Study Guide

Taxi Driver Crinkled Twenty-Dollar Bill

Crinkled Twenty-Dollar Bill

When Iris tries to get in Travis' cab, Sport drags her out and throws a crinkled twenty-dollar bill to Travis. Apparently, this is meant to make sure Travis doesn't report the fact that Sport is forcing Iris to remain a child prostitute.
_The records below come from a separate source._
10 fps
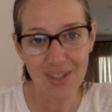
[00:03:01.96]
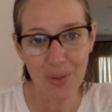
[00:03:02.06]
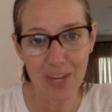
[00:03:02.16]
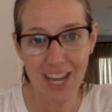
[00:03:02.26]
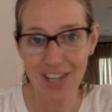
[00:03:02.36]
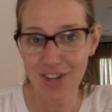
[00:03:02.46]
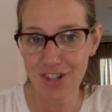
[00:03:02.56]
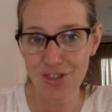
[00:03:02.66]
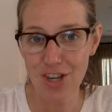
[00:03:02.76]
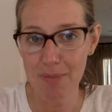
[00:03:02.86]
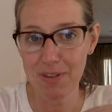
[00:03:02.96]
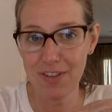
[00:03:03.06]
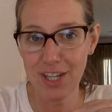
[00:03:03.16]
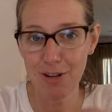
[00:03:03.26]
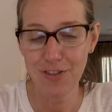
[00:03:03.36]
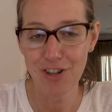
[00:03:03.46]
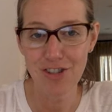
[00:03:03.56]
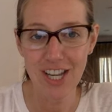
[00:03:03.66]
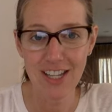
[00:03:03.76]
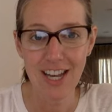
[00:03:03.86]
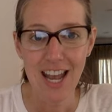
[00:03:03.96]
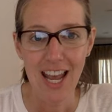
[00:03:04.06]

So again, you can stop the video if you're done.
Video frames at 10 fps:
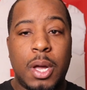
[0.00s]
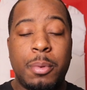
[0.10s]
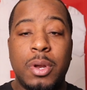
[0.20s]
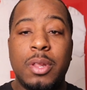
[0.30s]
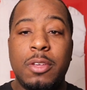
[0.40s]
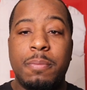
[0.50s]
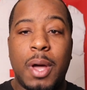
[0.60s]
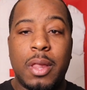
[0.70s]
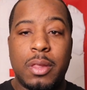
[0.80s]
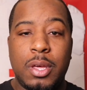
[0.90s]
I'm going to leave
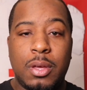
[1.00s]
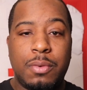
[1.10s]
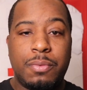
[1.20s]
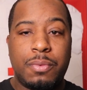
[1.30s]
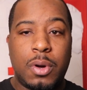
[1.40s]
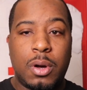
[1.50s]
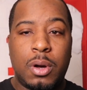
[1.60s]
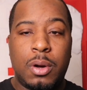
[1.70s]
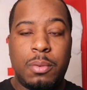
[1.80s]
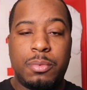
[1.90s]
my link
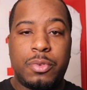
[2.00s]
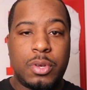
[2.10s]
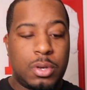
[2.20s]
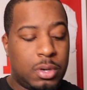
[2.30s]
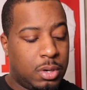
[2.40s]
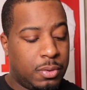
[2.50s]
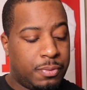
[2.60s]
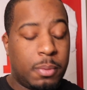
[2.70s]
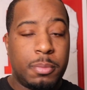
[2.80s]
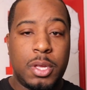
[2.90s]
um, to
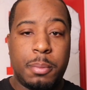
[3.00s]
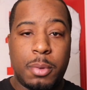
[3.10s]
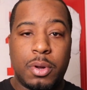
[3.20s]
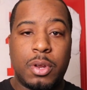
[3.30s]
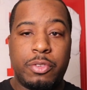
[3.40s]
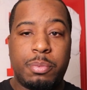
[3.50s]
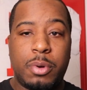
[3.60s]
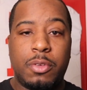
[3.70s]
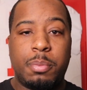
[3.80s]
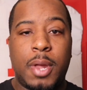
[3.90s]
from the American
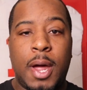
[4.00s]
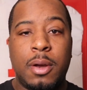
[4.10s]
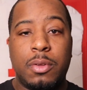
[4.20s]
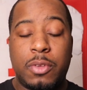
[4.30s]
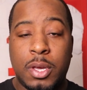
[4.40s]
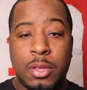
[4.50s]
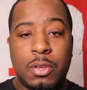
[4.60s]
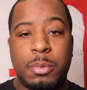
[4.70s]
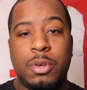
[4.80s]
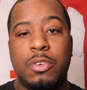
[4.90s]
Express Platinum to get the
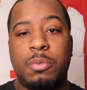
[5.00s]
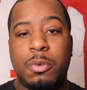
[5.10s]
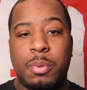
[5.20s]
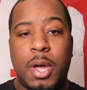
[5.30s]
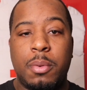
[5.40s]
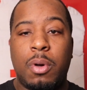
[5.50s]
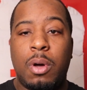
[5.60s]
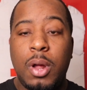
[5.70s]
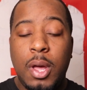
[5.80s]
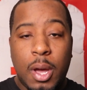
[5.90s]
American Express Platinum
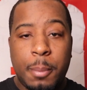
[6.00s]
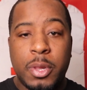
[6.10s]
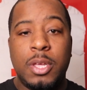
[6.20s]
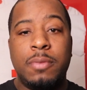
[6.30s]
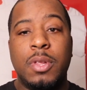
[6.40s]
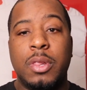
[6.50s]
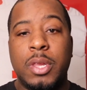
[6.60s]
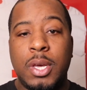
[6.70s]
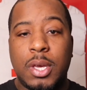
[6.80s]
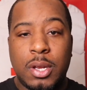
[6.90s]
card. I'm gonna leave the
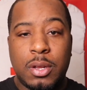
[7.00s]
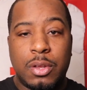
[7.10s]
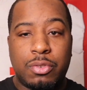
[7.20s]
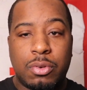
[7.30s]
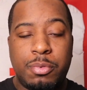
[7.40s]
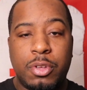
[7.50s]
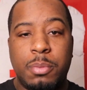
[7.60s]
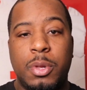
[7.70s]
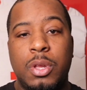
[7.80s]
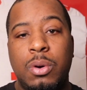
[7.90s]
link in the
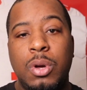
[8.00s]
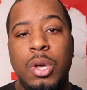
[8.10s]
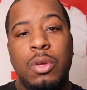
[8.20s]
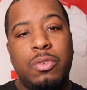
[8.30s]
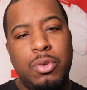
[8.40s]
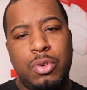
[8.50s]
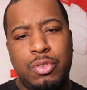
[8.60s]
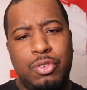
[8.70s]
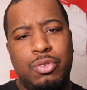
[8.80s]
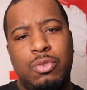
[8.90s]
description below, so you could
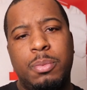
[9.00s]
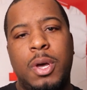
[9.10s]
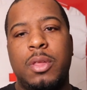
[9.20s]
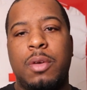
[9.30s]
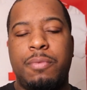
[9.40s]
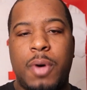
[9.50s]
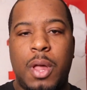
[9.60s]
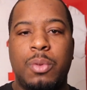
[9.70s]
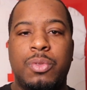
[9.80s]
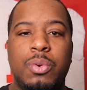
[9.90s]
just use my link,
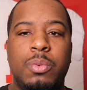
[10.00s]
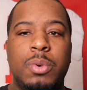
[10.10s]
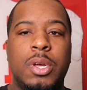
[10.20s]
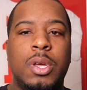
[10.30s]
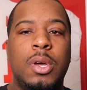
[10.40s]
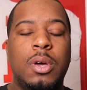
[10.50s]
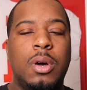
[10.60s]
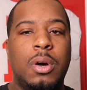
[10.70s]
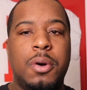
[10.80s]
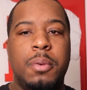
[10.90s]
follow through with it
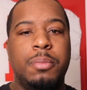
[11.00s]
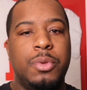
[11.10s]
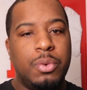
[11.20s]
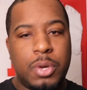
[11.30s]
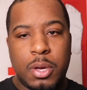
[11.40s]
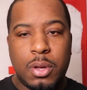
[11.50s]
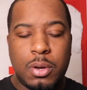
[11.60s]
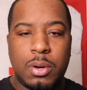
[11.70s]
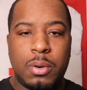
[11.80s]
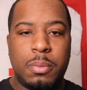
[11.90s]
um, you'll get
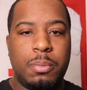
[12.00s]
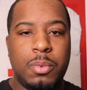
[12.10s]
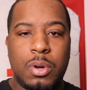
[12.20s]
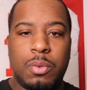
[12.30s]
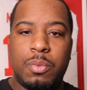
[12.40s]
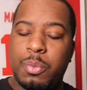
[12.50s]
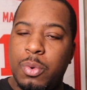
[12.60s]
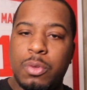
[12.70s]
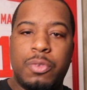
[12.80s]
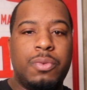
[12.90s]
um, uh,
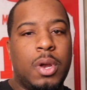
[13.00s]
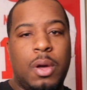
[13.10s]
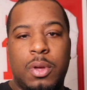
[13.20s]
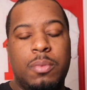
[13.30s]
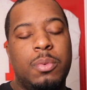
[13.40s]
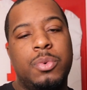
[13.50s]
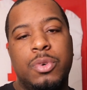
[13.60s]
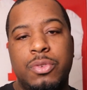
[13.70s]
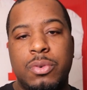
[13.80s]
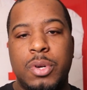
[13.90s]
rewards and I'll get
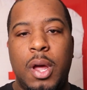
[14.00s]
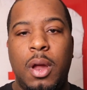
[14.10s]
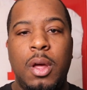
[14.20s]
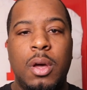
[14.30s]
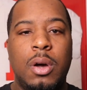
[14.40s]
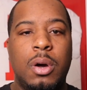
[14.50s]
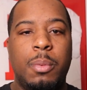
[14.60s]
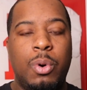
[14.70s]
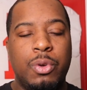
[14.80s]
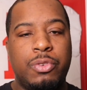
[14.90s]
rewards on that. Um,
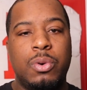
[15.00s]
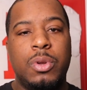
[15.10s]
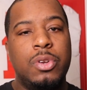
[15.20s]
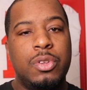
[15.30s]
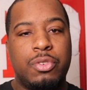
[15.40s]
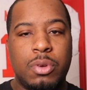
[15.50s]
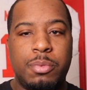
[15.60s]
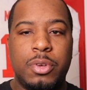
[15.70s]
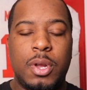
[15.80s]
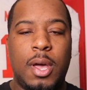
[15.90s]
also in the
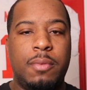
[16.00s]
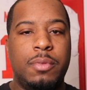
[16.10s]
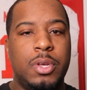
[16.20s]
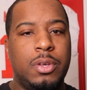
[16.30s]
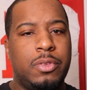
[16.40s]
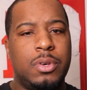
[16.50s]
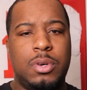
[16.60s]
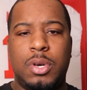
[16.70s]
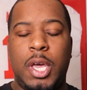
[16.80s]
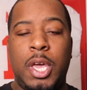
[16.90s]
description I have linked
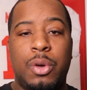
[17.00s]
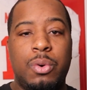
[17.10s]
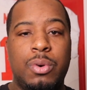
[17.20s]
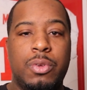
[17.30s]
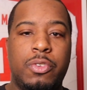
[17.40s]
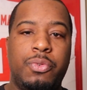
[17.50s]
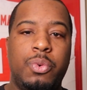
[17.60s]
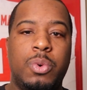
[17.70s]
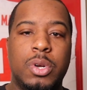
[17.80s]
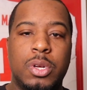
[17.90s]
to Acorns if
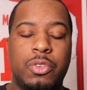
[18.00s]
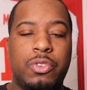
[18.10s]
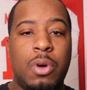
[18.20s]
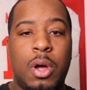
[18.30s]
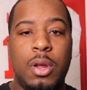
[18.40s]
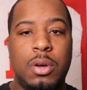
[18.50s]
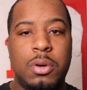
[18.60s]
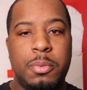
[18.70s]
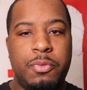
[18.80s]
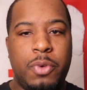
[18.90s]
you want to start
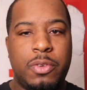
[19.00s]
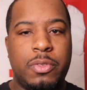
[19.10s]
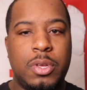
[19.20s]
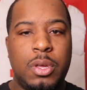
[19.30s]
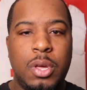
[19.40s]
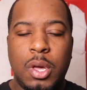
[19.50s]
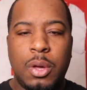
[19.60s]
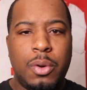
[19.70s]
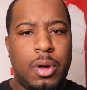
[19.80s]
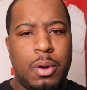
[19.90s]
um, investing
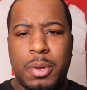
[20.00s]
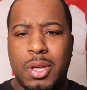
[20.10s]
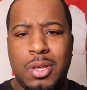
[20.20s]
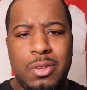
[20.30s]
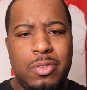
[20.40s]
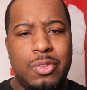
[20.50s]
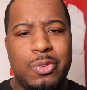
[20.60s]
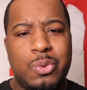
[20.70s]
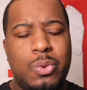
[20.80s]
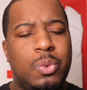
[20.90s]
um, in an easy
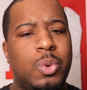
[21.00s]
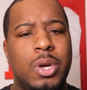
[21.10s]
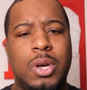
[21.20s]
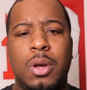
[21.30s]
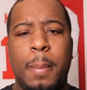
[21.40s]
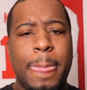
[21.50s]
tool where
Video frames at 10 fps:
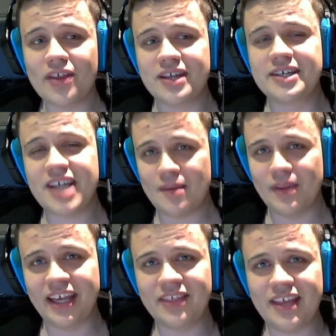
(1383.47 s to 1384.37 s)
than
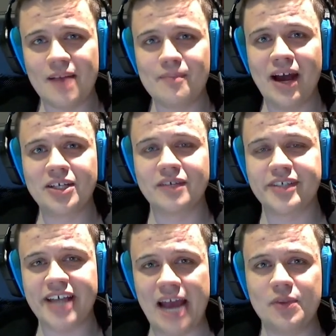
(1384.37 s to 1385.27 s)
doubling the amount of
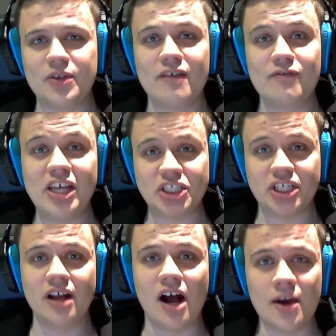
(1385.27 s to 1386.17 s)
time that you have
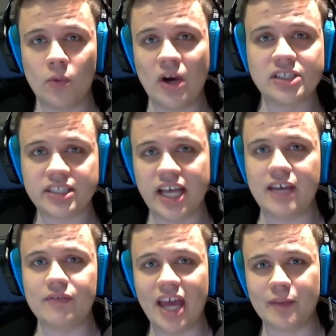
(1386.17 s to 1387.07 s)
vision on one side
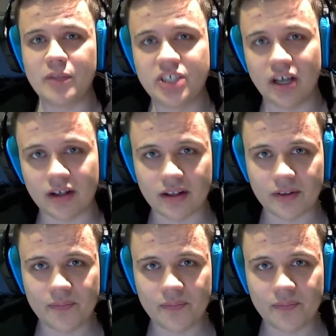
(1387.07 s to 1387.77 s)
of the enemy jungle.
Travis keeps the twenty and gives it to the brothel timekeeper after he visits Iris and tries to convince her to leave and go back to her parents.


It seems like the crinkled twenty symbolizes a particularly repulsive strain of corruption and evil. Sport is pimping a twelve-year-old girl, an unambiguously evil act, and for what? Money, of course.

That's what the crinkled twenty is—the root of all evil. Travis keeps it and gives it back to the timekeeper because he's rejecting it. Even though he embraces violence and his own form of nihilistic evil—the kind that leads him to almost assassinate Charles Palantine—Travis hates the corruption and exploitation that Sport represents.

Travis is violent because he's going crazy; Sport is violent because he's morally bankrupt… and sane. Sport's a symptom of the city's own insanity, its money-based depravity, which enrages and repulses Travis—especially when it's used to exploit an innocent kid, like Iris.